Over Christmas, a cousin who I never see asked me whether I have got used to this, and I realised that it has definitely changed me. It is not just the extraordinary (and costly) wardrobe replacement, which dropped from 20 to 16 (where did 18 go?) then on down through 14 to 12, finally stopping between 10 and 12. Nor is it the fact that all of my treasured rings, including my beloved wedding ring, are far too big; my teeth feel strange and some shoes are loose. My other half has had to get used to me too – a hug from him now envelopes me completely!

It is lovely to look at myself in the mirror and see this slender person staring back, but is it really me? I don’t think so. Not yet. I need to get used to this stranger who now has cheekbones and a neck. A huge bonus health-wise has been the suppressing of my hiatus hernia and the almost complete lack of heartburn, as well as – of course – the lack of pain. I can walk up hills again, easily, and getting myself out of the bath (which I no longer squeeze into) is a doddle. These are all wonderful surprises, but they still feel very strange.

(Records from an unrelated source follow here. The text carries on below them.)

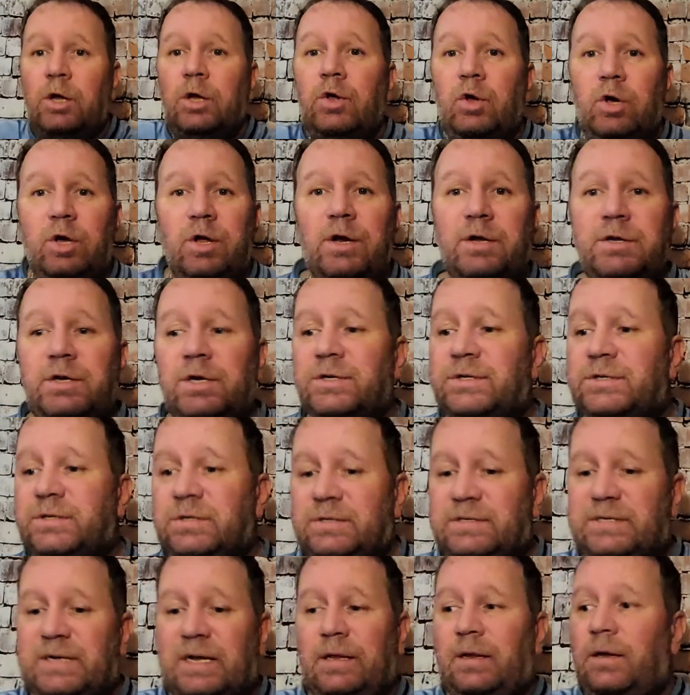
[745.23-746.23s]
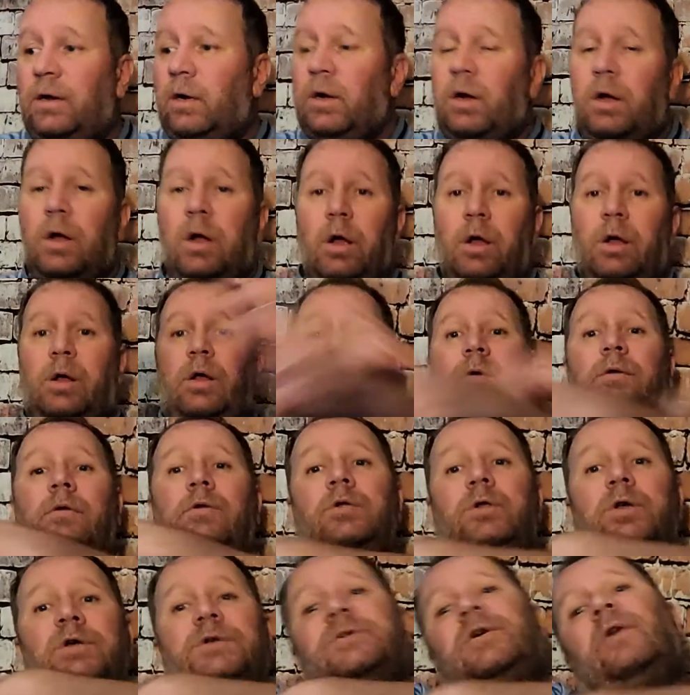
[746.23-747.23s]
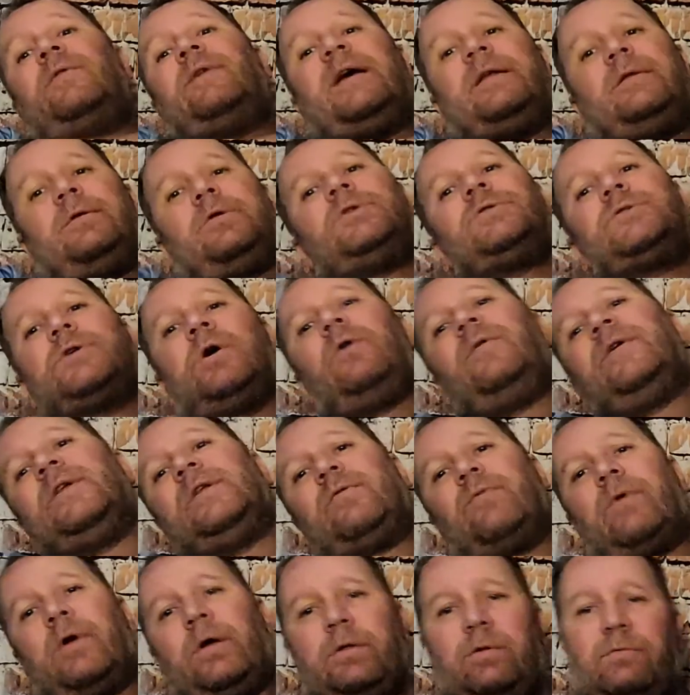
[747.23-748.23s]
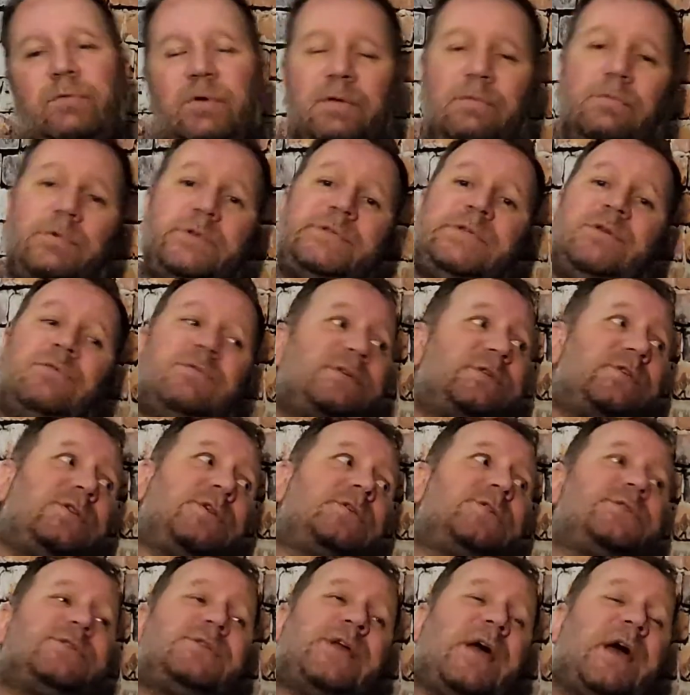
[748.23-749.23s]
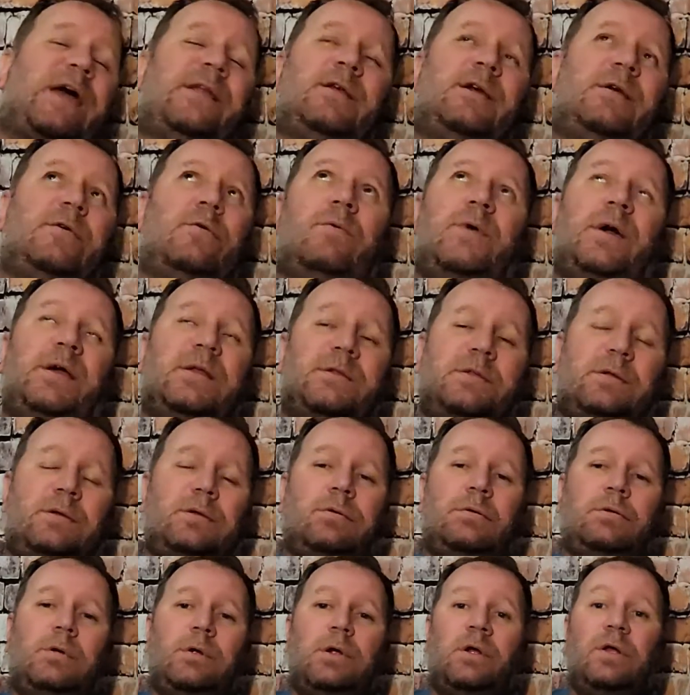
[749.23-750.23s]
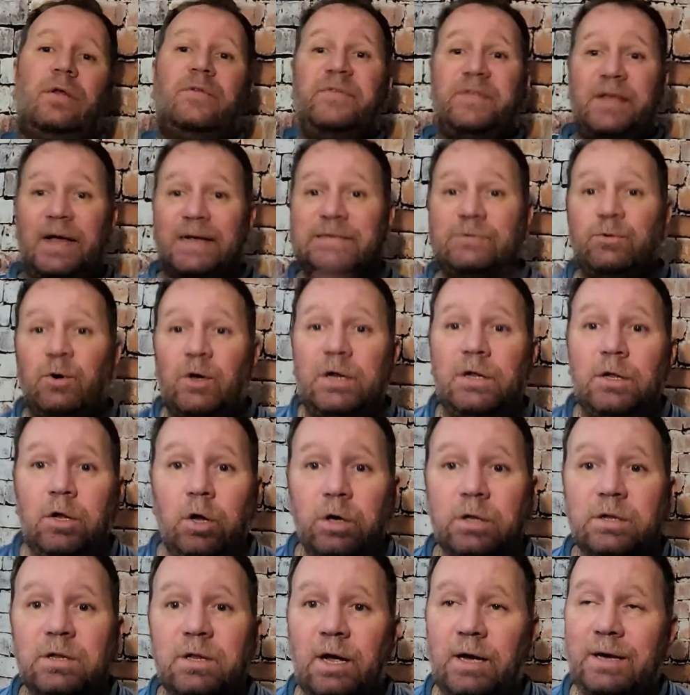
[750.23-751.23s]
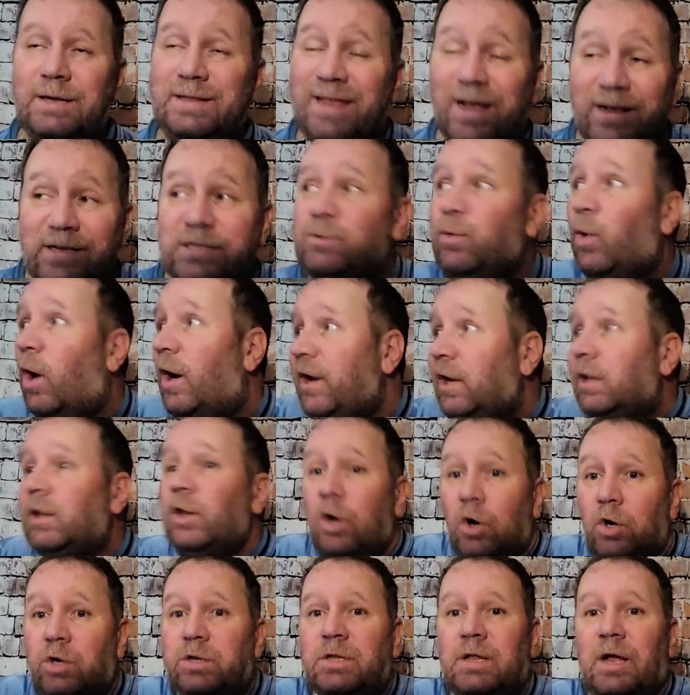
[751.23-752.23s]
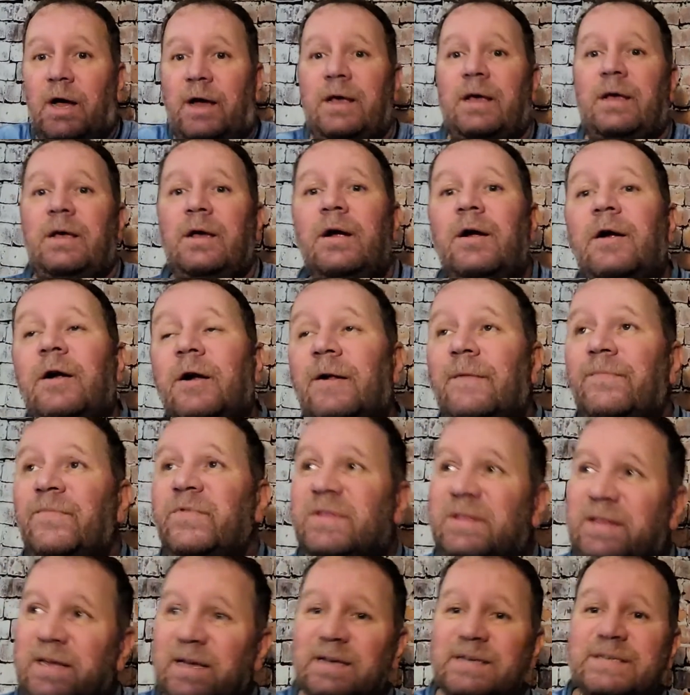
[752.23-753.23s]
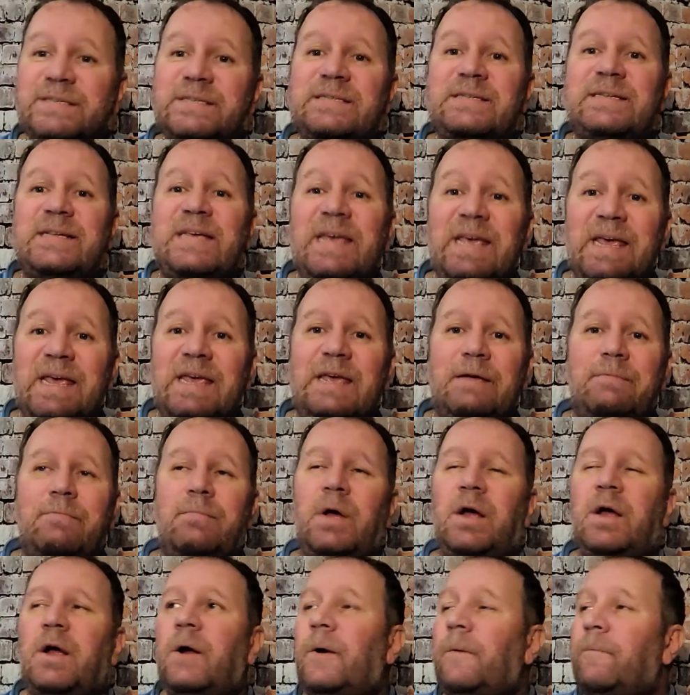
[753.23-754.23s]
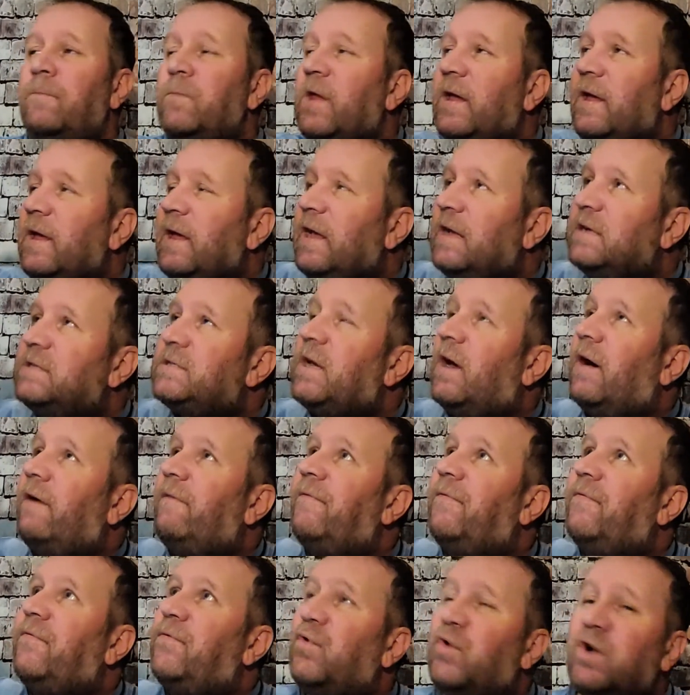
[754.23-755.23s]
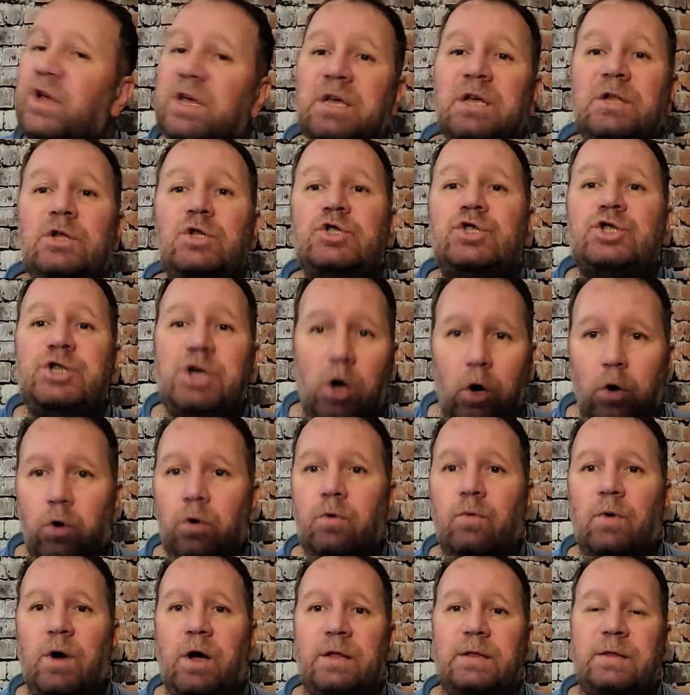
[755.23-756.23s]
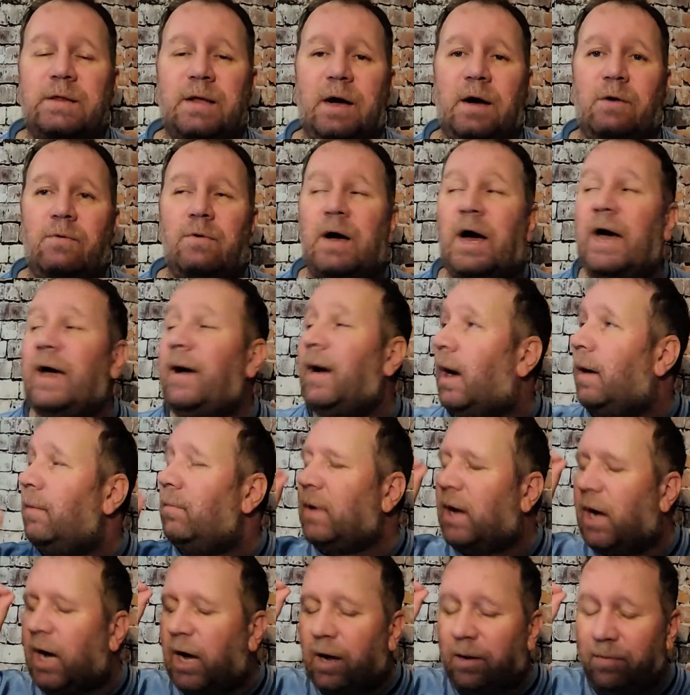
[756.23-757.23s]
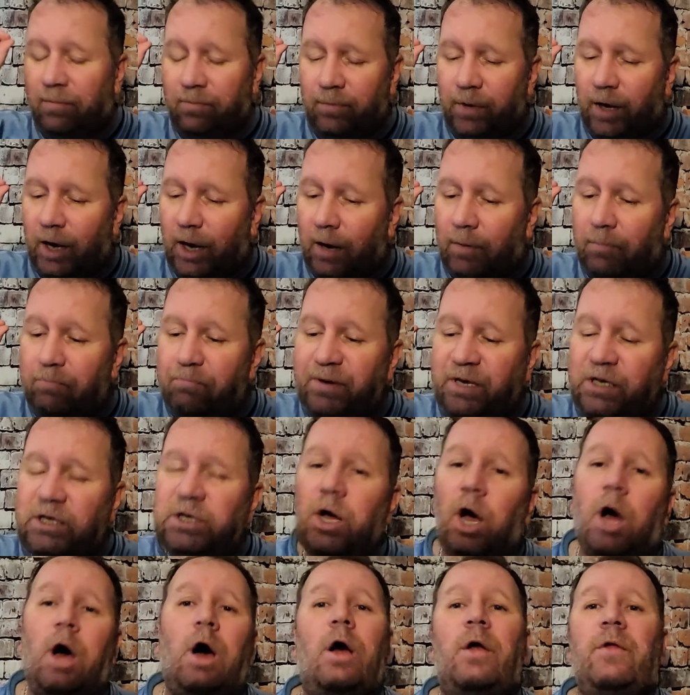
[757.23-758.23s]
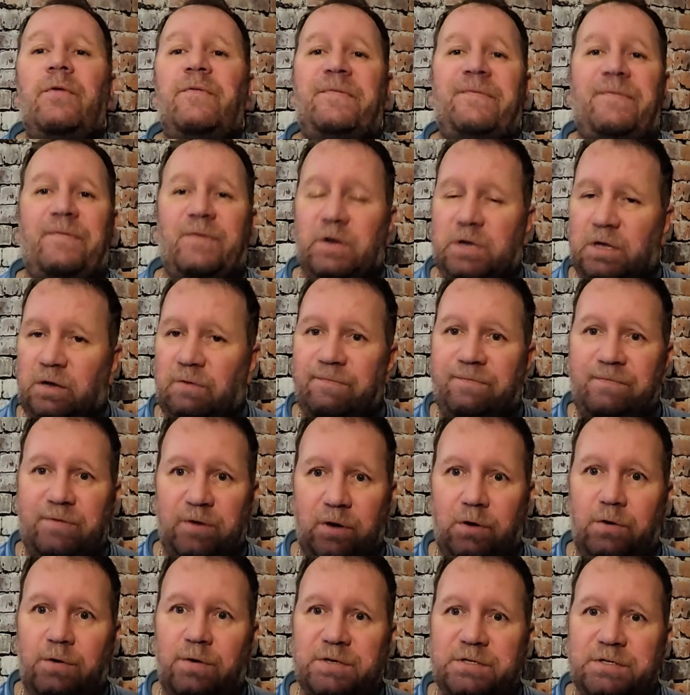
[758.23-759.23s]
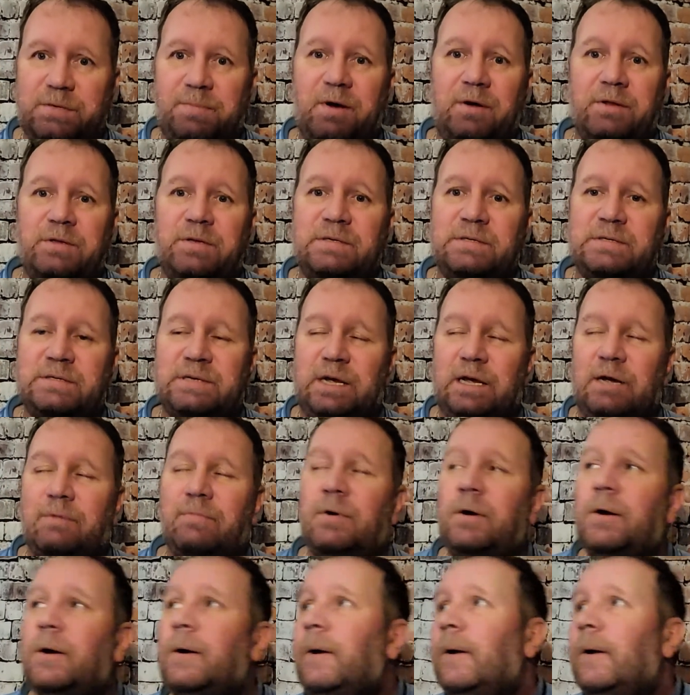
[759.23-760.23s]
you could have just said, just go ahead, just go in and run. We'll just stand there and wait. That's what it looked like. This team is a freaking joke right now. I'm beyond freaking furious about this team.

I wish I could have told my 40-year-old self what to do to stay thin, but I fear that it would have changed the last 21 years of my life. You have less energy and lower stamina on this ‘diet’/way-of-life. Of course this might be because I am older now, but I wonder how I would have reacted then?

You cannot change the past; only warn and advise from experience. It may take a long time before I am completely comfortable with being two thirds myself, but I know one thing for certain: I am healthier and happier in my day to day life than I have been for a very long time. And that has to be a 1/3 bonus!